Start of RAW DATA

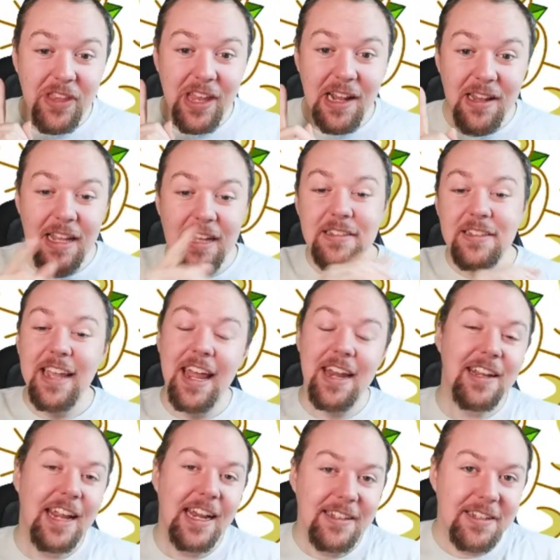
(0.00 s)
let's get
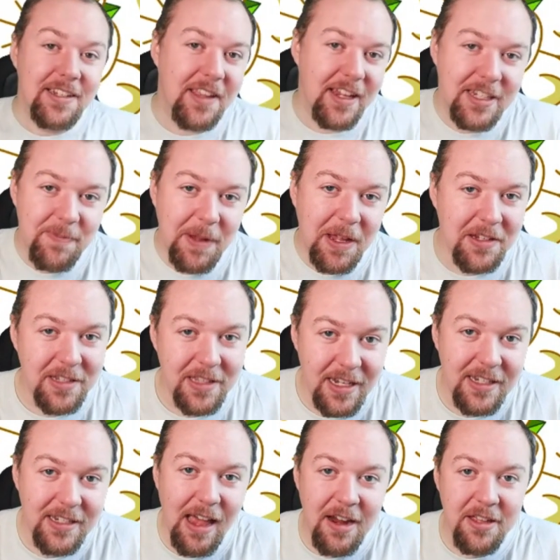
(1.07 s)
into this because
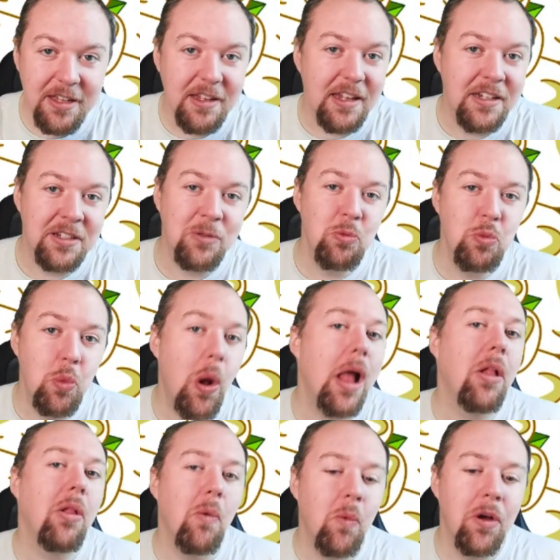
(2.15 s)
this, I think, is
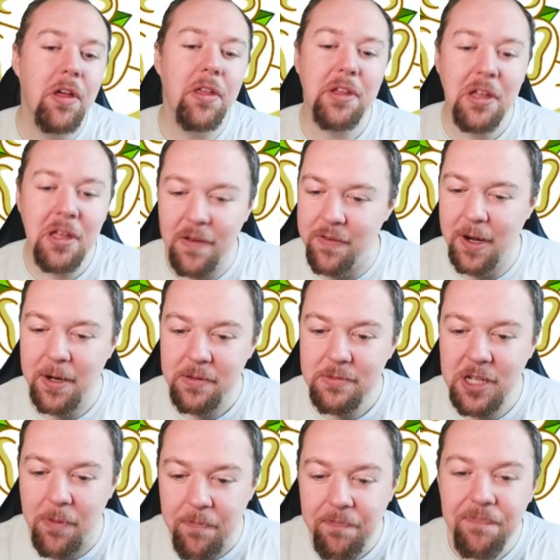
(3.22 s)
well worth covering.
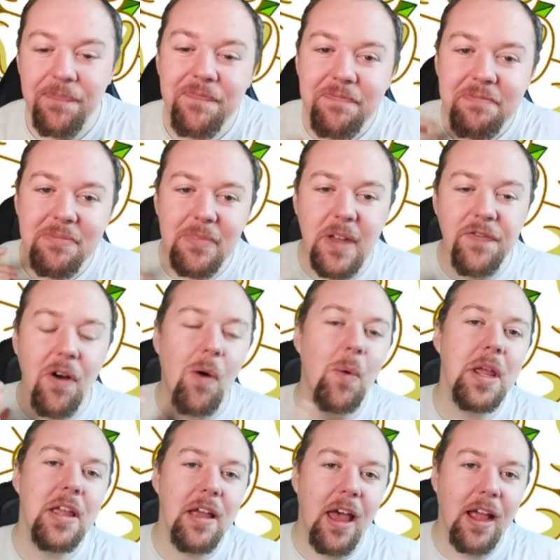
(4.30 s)
So, before
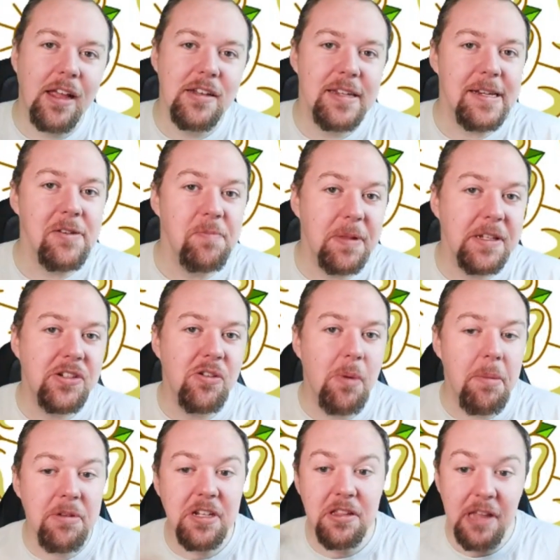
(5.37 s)
we uh, continue, please do
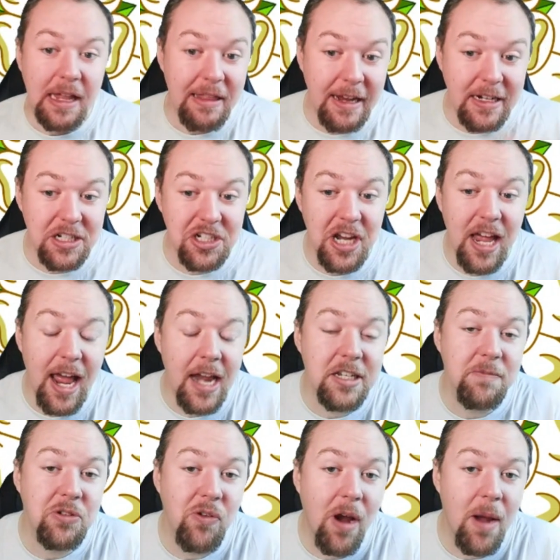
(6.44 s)
remember to hit that like, share, and
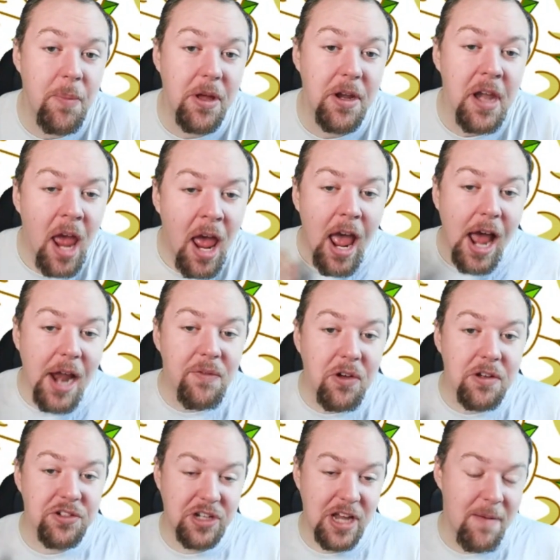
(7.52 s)
subscribe button. And of
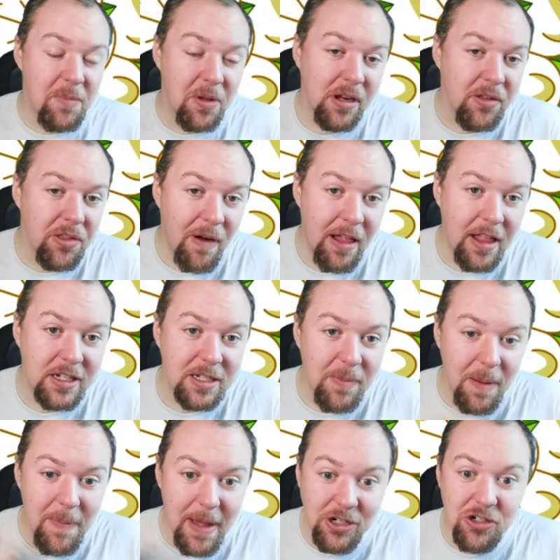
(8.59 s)
course, down below, there are links to my
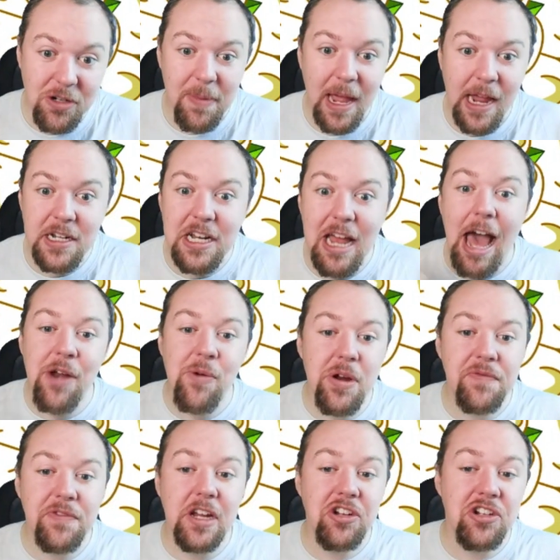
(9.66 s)
Patreon page and one off
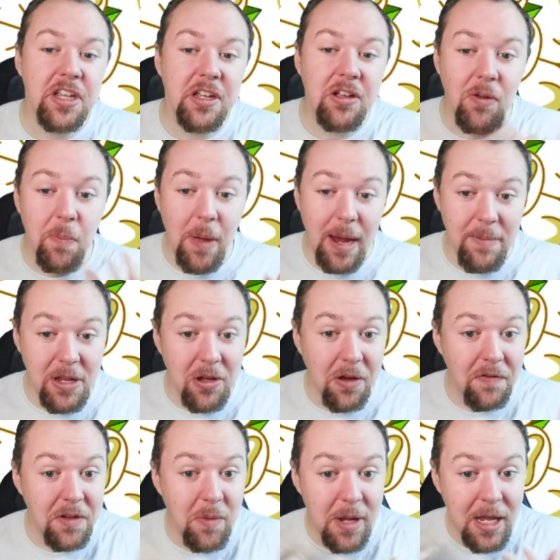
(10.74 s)
donation link called Buy Me
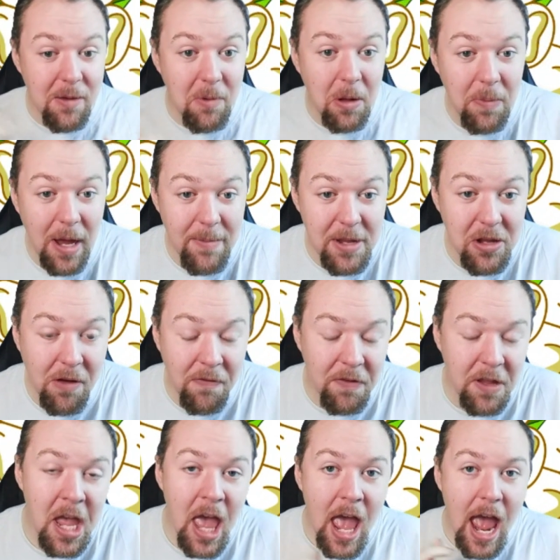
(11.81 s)
Coffee, where you can well buy me
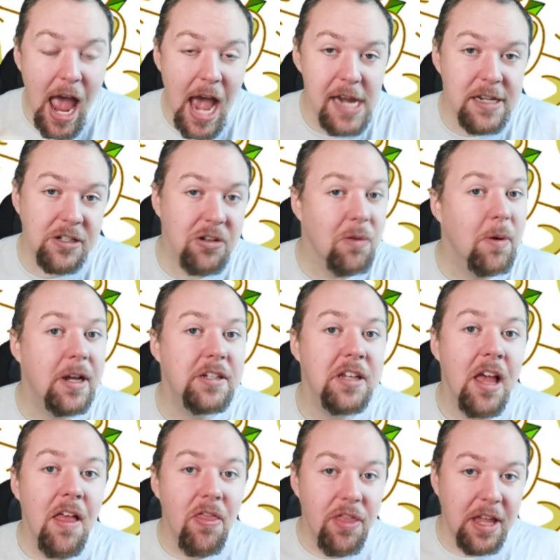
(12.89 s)
coffee. And as always,
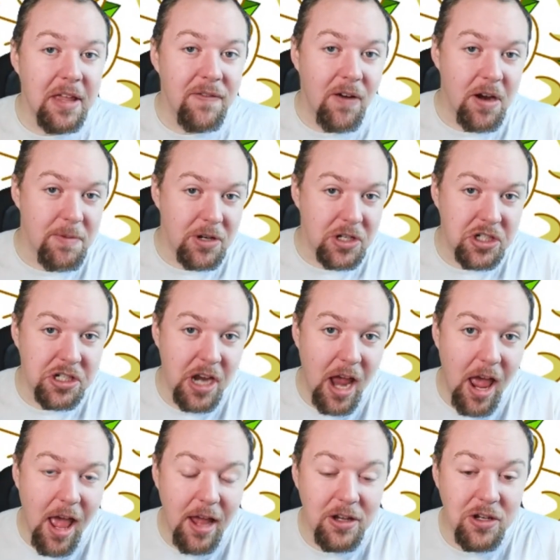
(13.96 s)
thank you very much
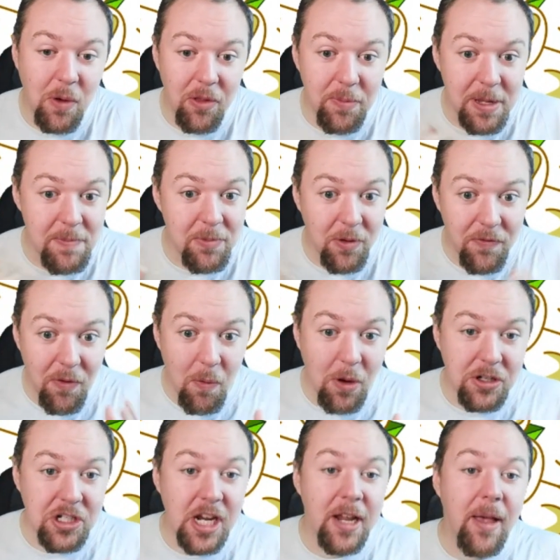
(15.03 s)
uh, to all the people for
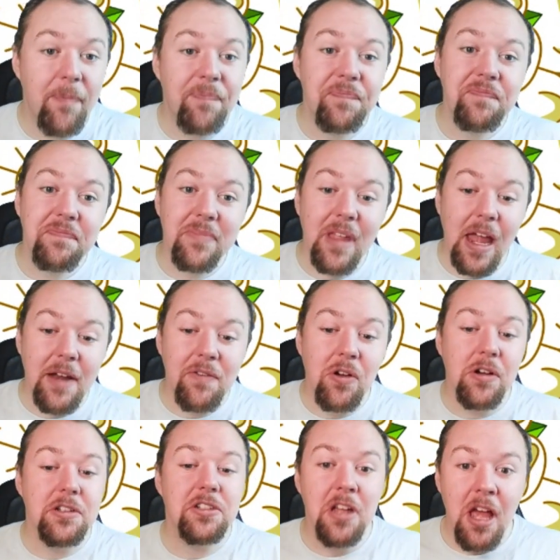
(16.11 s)
watching. And of
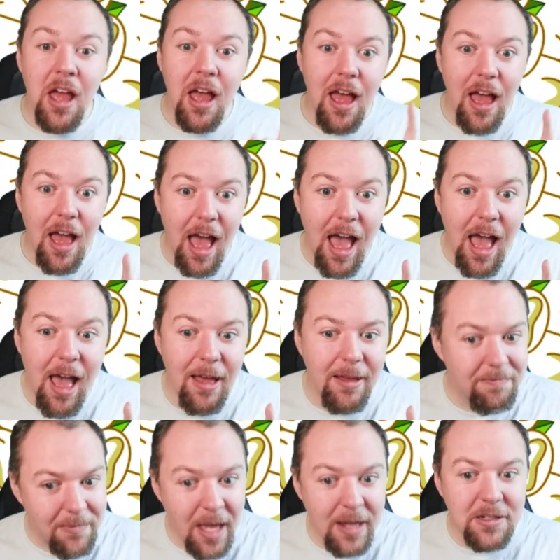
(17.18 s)
course, uh,
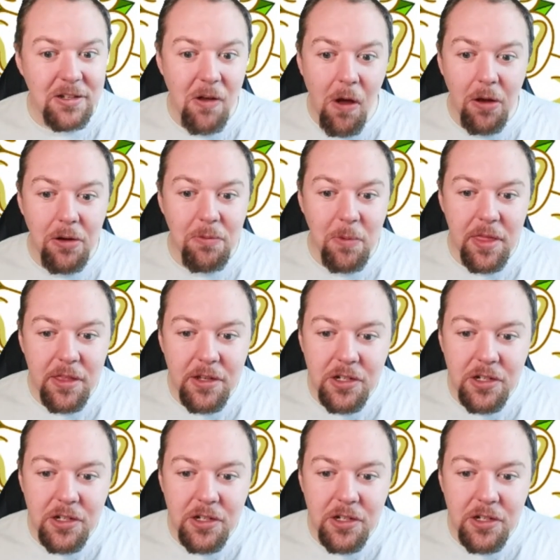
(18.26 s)
yes, on with the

End of RAW DATA

:: DESCRIPTION OF THE TASK ::
The entries above need to be printed again exactly; please exclude all pictures.

:: ANSWER SPACE ::
(0.00 s)
let's get
(1.07 s)
into this because
(2.15 s)
this, I think, is
(3.22 s)
well worth covering.
(4.30 s)
So, before
(5.37 s)
we uh, continue, please do
(6.44 s)
remember to hit that like, share, and
(7.52 s)
subscribe button. And of
(8.59 s)
course, down below, there are links to my
(9.66 s)
Patreon page and one off
(10.74 s)
donation link called Buy Me
(11.81 s)
Coffee, where you can well buy me
(12.89 s)
coffee. And as always,
(13.96 s)
thank you very much
(15.03 s)
uh, to all the people for
(16.11 s)
watching. And of
(17.18 s)
course, uh,
(18.26 s)
yes, on with the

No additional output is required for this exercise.